To prawda, ale ja się przesiadłem z "klasyka", z KW W900. To stara konstrukcja, sprzed 20 lat. Natomiast ciężarówki nowej generacji, Volvo VN, KW T200/Pete 377, Prostar, czy Cascadia różnią się bardzo niewiele.
pgo pisze:... W Stanach stosuje się często rozwiązania proste, prymitywne ale trwałe. Przykładem może tu być niezsynchronizowana skrzynia biegów.
Nie wiem, czy to jest "prymitywne rozwiązanie". Ja w każdym razie zdecydowanie wolałbym niesynchronizowaną skrzynię, gdybym miał wybór.

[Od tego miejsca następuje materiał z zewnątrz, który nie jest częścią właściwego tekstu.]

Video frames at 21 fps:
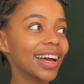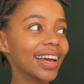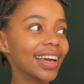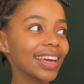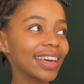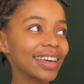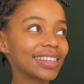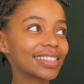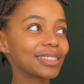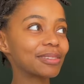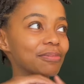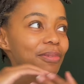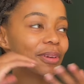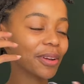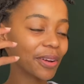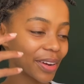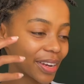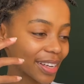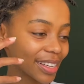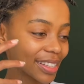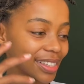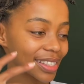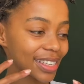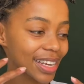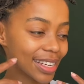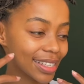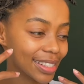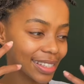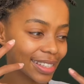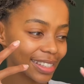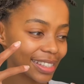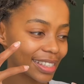experience
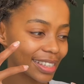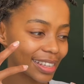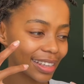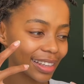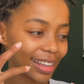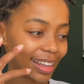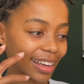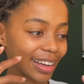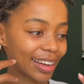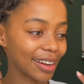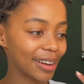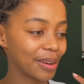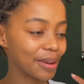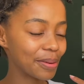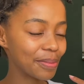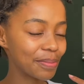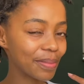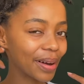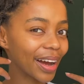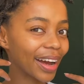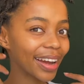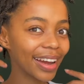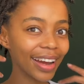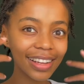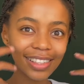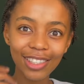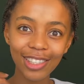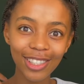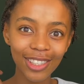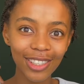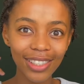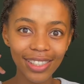and see like my
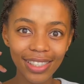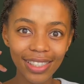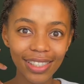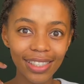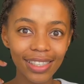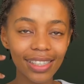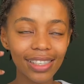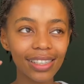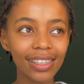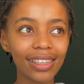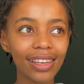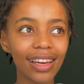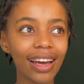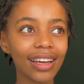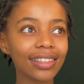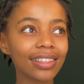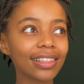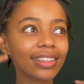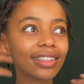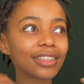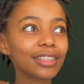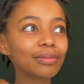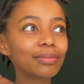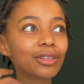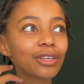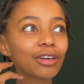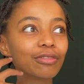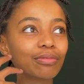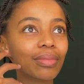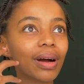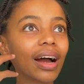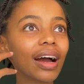uncertainty and a little bit
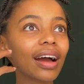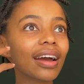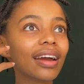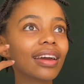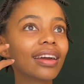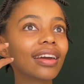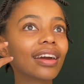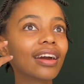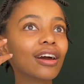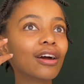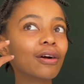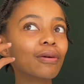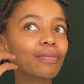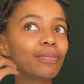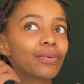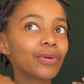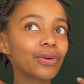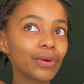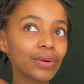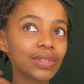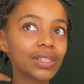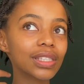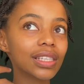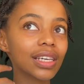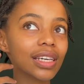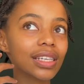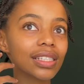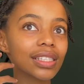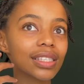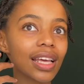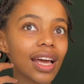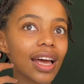of my
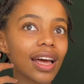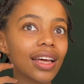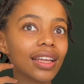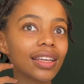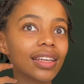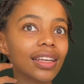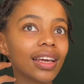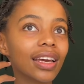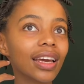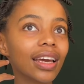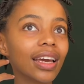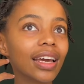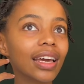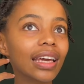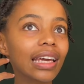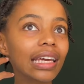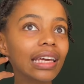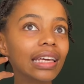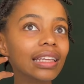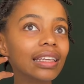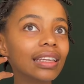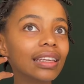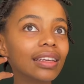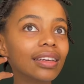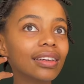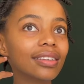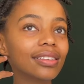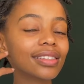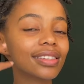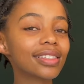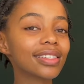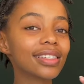process. And
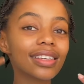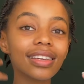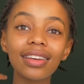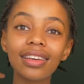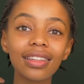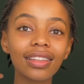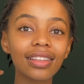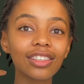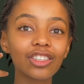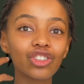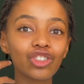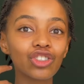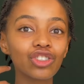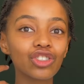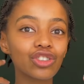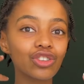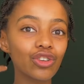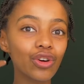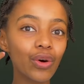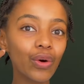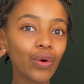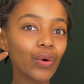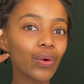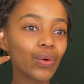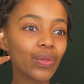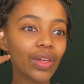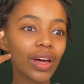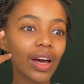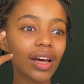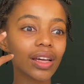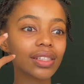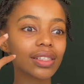in seeing this, just know
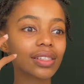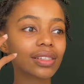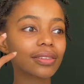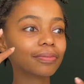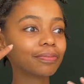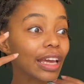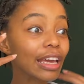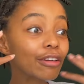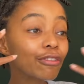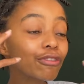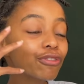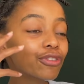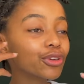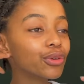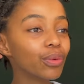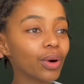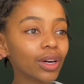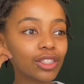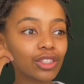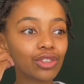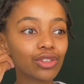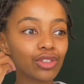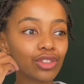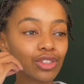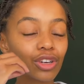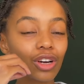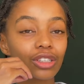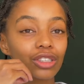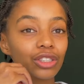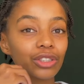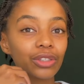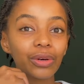that if you want to
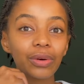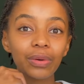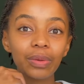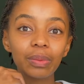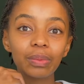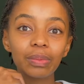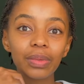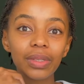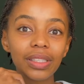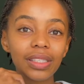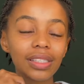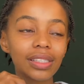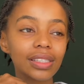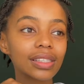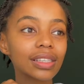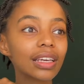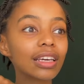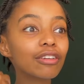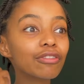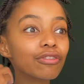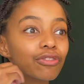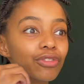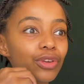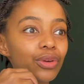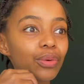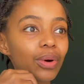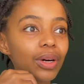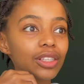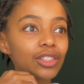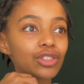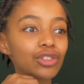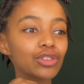start your own business, if you
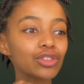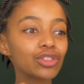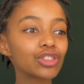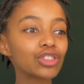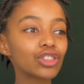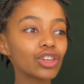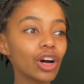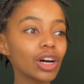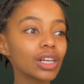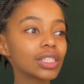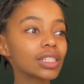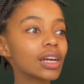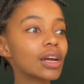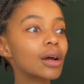want to start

Choćby dlatego, że tylko w takiej można zmieniać biegi bez wysprzęglania. Ale teraz i tak większość aut ma automaty zmieniające biegi. Niewątpliwie wpływ Europy, ale niezależnie od tego skąd się to wzięło, to skrzynie biegów w większości aut w USA i w Europie są teraz identyczne. Jedyna różnica to stosowanie hamulców bębnowych u nas, gdy, o ile wiem, w Europie już się chyba powszechnie stosuje tarcze.
Amerykańskie trucki, według mnie są niekomfortowe, mało ergonomiczne i często archaiczne.

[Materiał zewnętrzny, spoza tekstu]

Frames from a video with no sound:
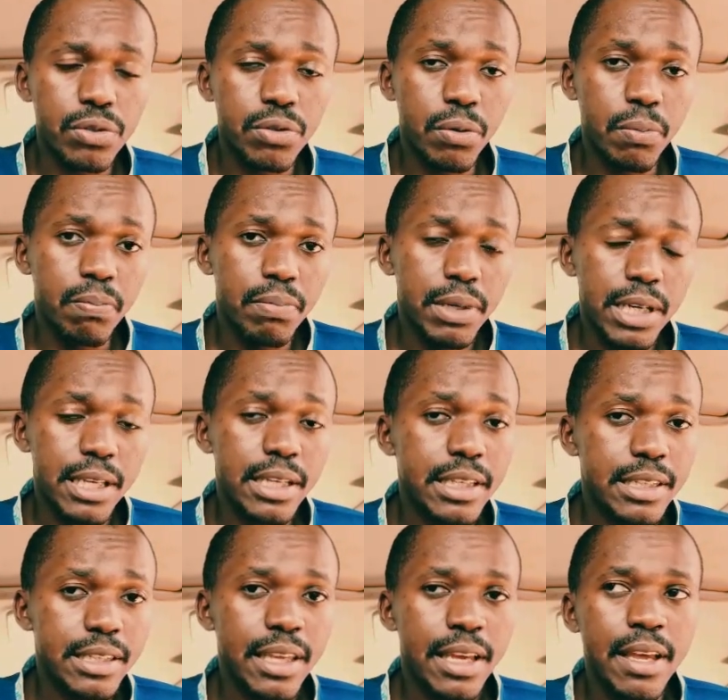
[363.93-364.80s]
So
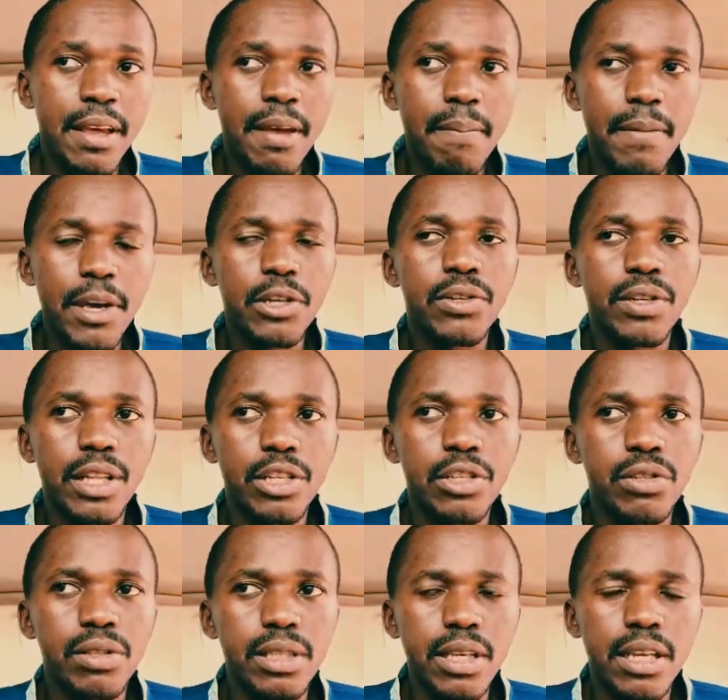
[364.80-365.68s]
please make sure
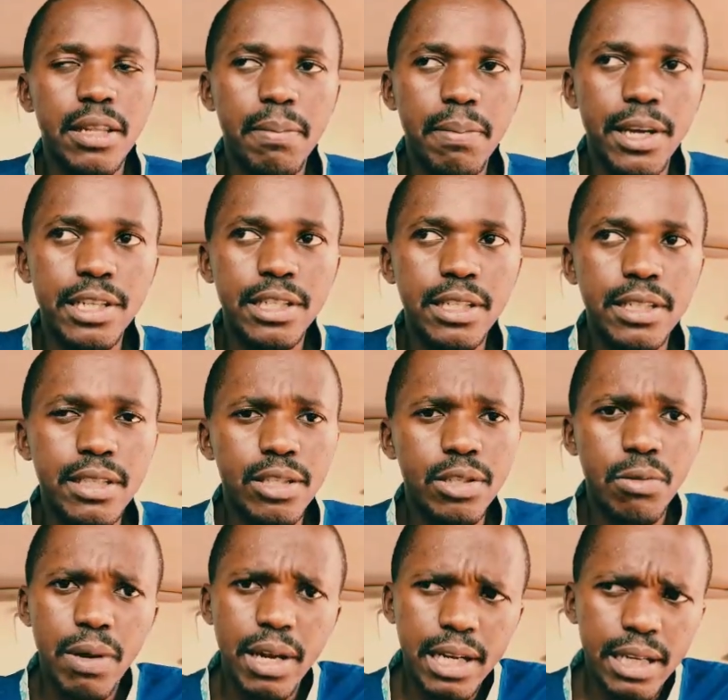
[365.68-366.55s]
that you see the patients
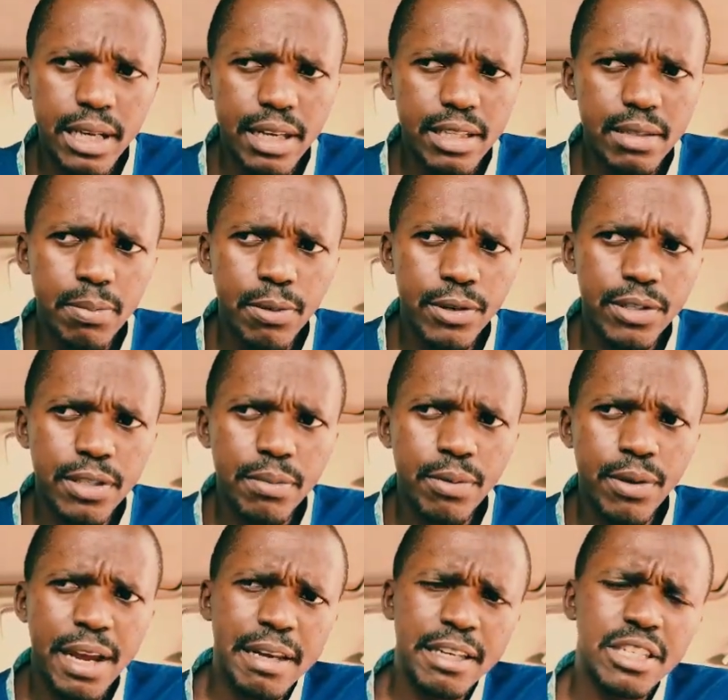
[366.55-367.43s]
as quickly as
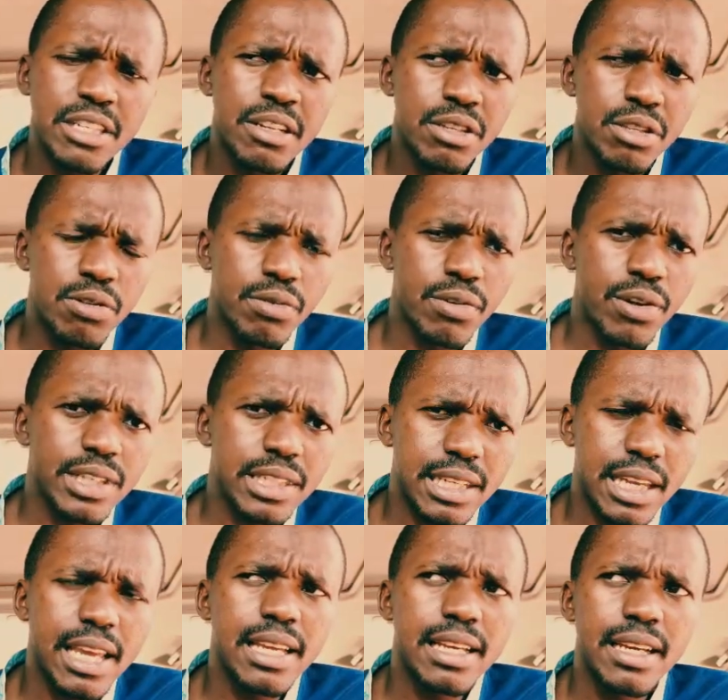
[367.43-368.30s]
possible, and do
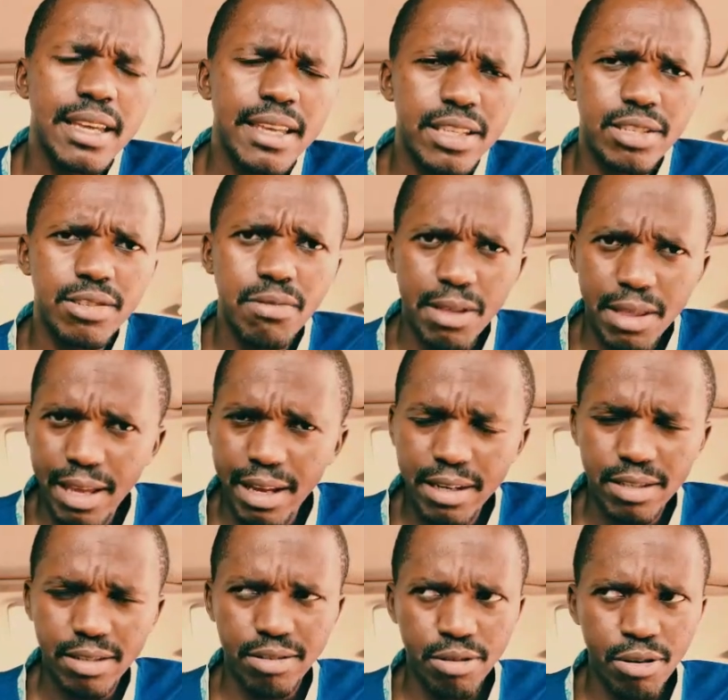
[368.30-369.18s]
not take history
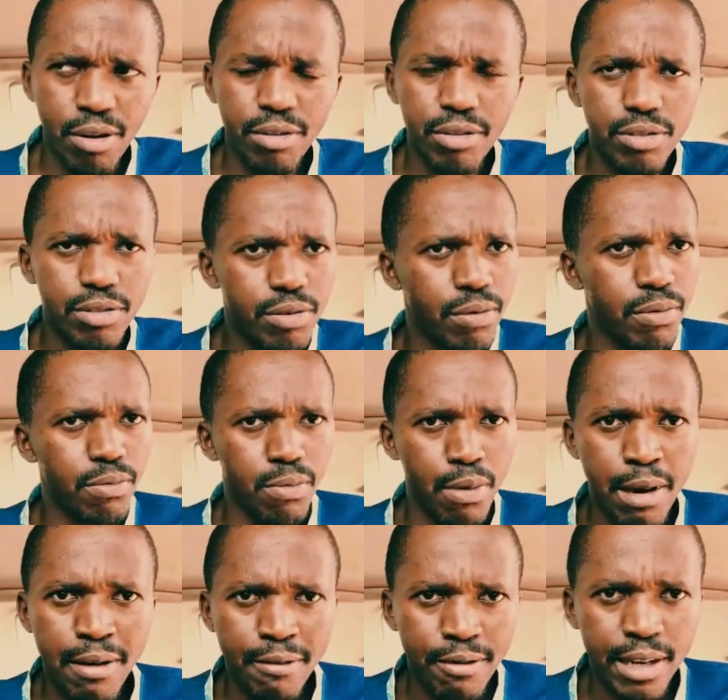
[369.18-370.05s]
that is not so
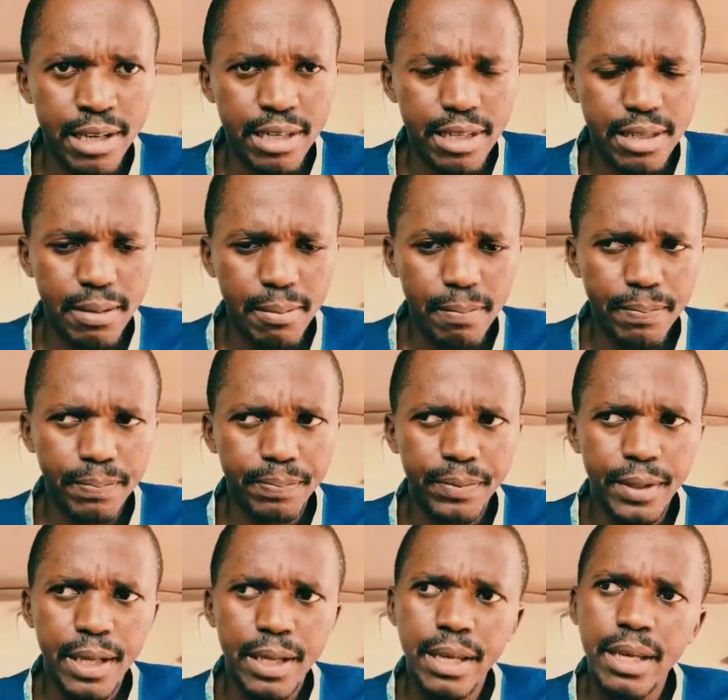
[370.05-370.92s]
relevant.
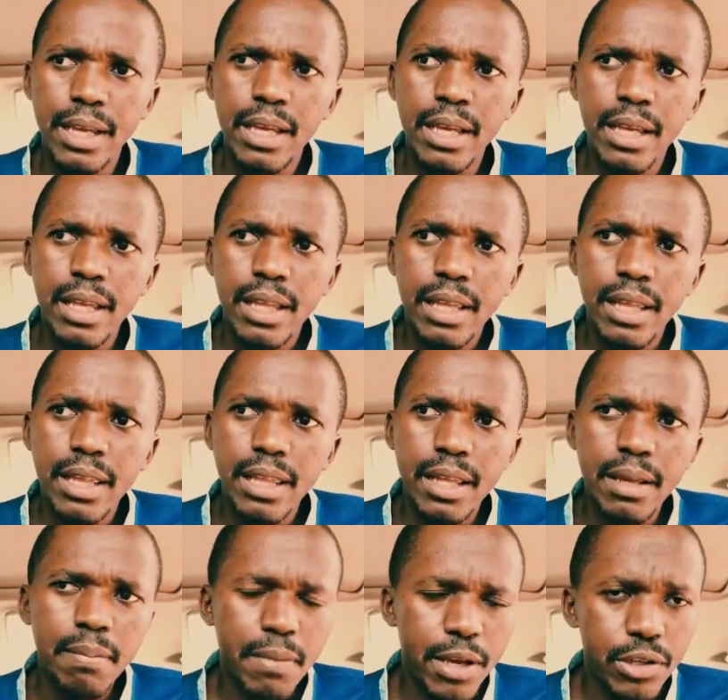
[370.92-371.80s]

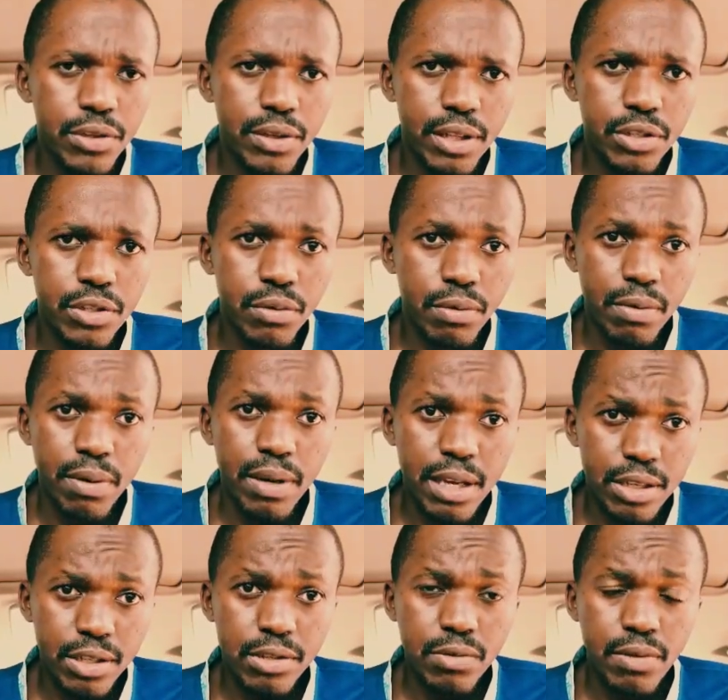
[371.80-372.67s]
And then make sure that your
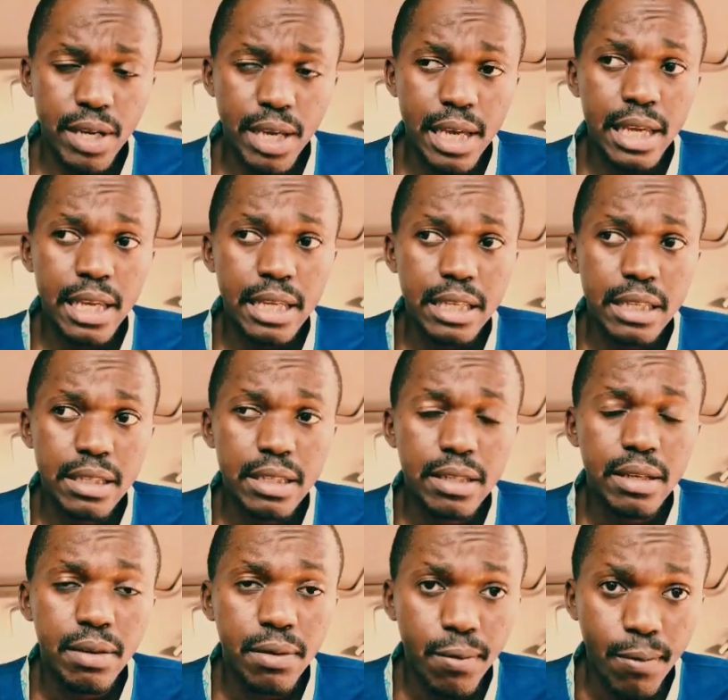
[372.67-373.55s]
history
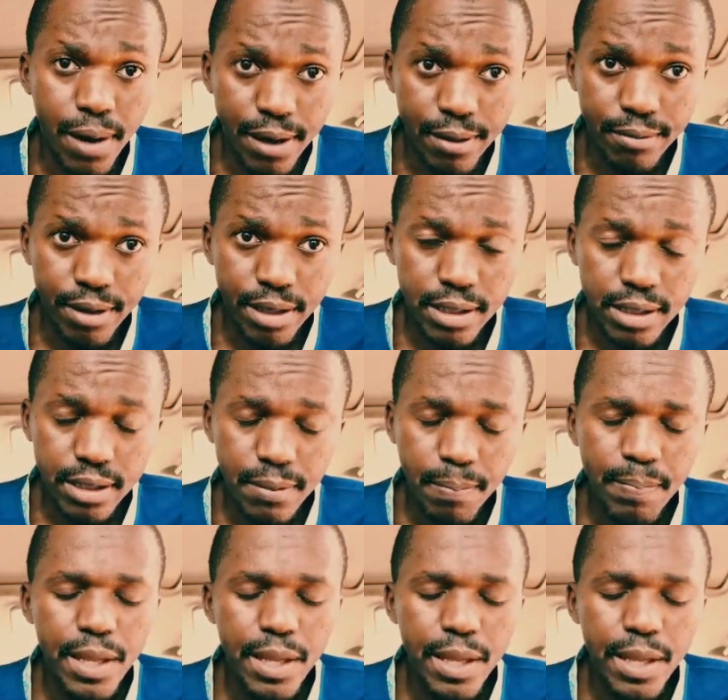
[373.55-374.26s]
is relevant.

Taka opinia jest prawdziwa w odniesieniu do trucków Paccara: Peterbiltów 389/386 i Kenworthów T660/T800/W900 i w mniejszym stopniu do Western Stara i Macka, ale na pewno nie w odniesieniu do nowych Freigtlinerów, Internationali, czy Volvo.
Z widocznością różnie bywa, ale jest gorsza niż w jakimkolwiek Caboverze.

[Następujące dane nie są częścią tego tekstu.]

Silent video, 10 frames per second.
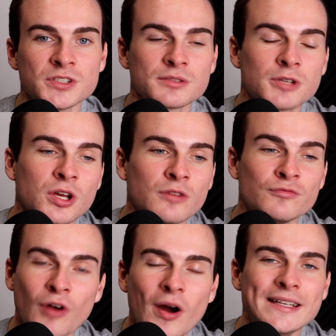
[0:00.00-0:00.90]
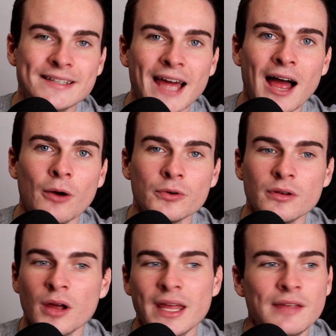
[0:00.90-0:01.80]
Just write
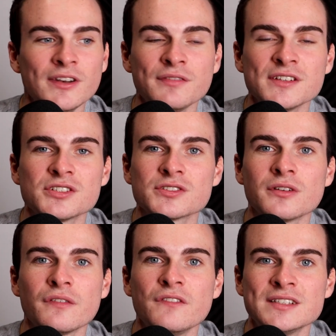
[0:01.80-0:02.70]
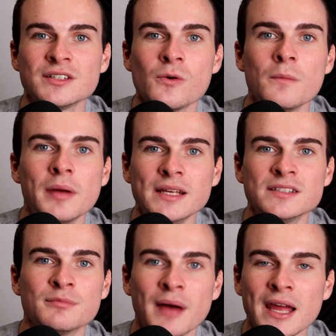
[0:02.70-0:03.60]
down, even if it's just on a physical
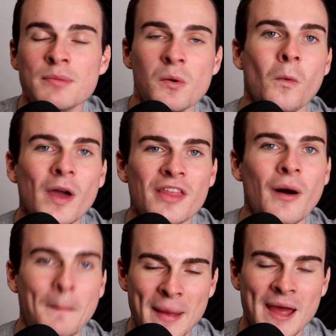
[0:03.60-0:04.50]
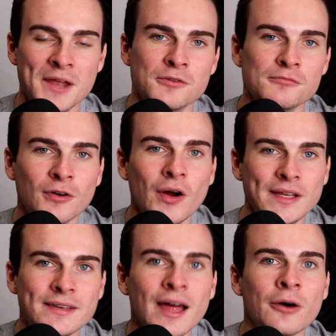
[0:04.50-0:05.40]
piece of paper with a pen,
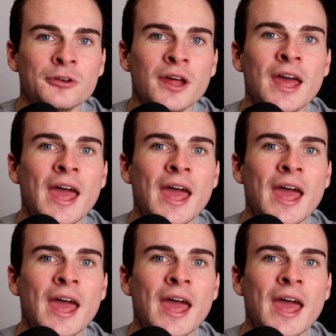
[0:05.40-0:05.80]
write down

To też nie do końca prawda. Nie można uogólniać. W nowoczesnych, opływowych conventionalach niemal nie widać maski silnika, zatem widoczność jest niemal identyczna, jak w caboverze. To znowu te "klasyki Paccara", archaiczne konstrukcje sprzed kilkudziesięciu lat, mające malutkie okienka i długie maski, mają marną widoczność. Ale ich kierowcy ostatnio i tak dodatkowo masowo zakładają osłony słoneczne zasłaniające połowę szyby, więc najwyraźniej im wcale nie przeszkadza to, że nie widzą drogi. :mrgreen:
Co do reszty spostrzeżeń, masz racje. Tyle tylko, że nowa generacja aut, Cascadia i ProStar wcale nie są mniej ergonomiczne, niż europejskie trucki. Co do Webasto, to tutaj montowanie ogrzewania bez chłodzenia mija się z celem. Coraz więcej firm zatem zakłada generatory które chłodzą, grzeją i ładują akumulatory.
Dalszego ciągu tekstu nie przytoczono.